### Aim of the exercise
Below are records to be repeated exactly. Leave their pictures behind.

### Supplied information
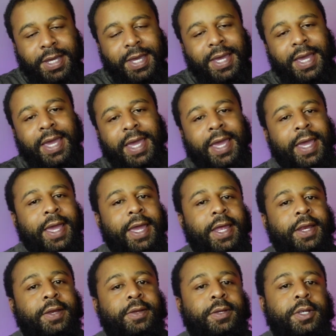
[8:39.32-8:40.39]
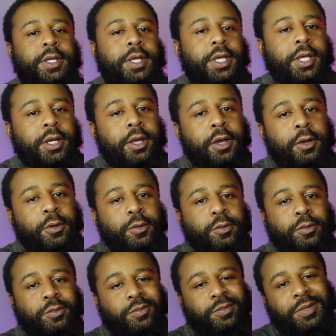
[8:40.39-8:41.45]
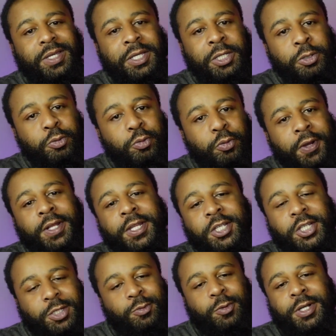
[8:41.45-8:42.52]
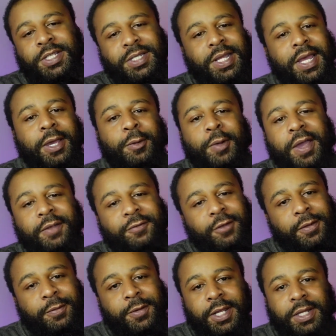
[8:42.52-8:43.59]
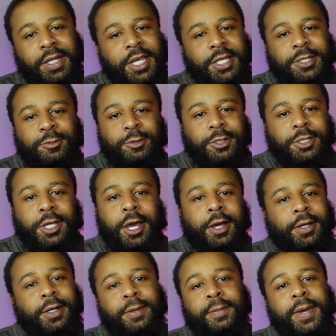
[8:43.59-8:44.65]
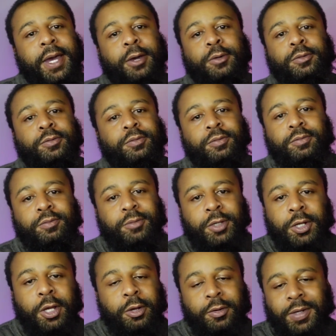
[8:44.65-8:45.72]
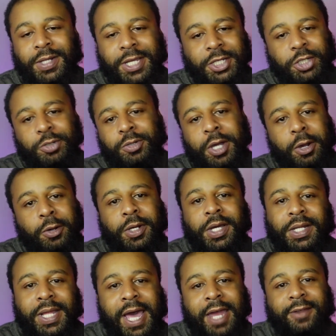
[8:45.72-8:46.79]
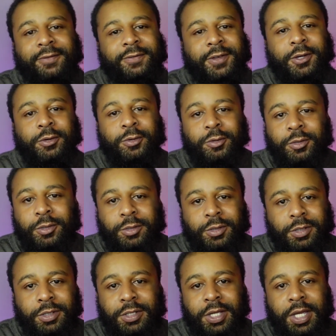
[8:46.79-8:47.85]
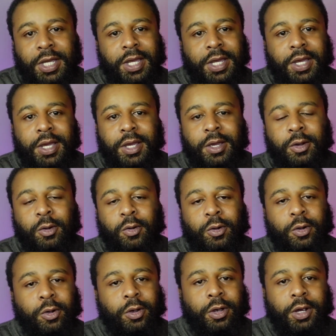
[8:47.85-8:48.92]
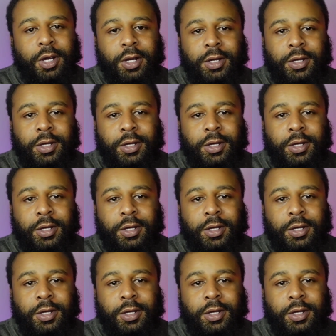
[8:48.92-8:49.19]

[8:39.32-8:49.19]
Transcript: And, you really just want to stay away from it unless we're talking about, unless you go to a lot of funerals, or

### Answer for the task
[8:39.32-8:40.39]
[8:40.39-8:41.45]
[8:41.45-8:42.52]
[8:42.52-8:43.59]
[8:43.59-8:44.65]
[8:44.65-8:45.72]
[8:45.72-8:46.79]
[8:46.79-8:47.85]
[8:47.85-8:48.92]
[8:48.92-8:49.19]

[8:39.32-8:49.19]
Transcript: And, you really just want to stay away from it unless we're talking about, unless you go to a lot of funerals, or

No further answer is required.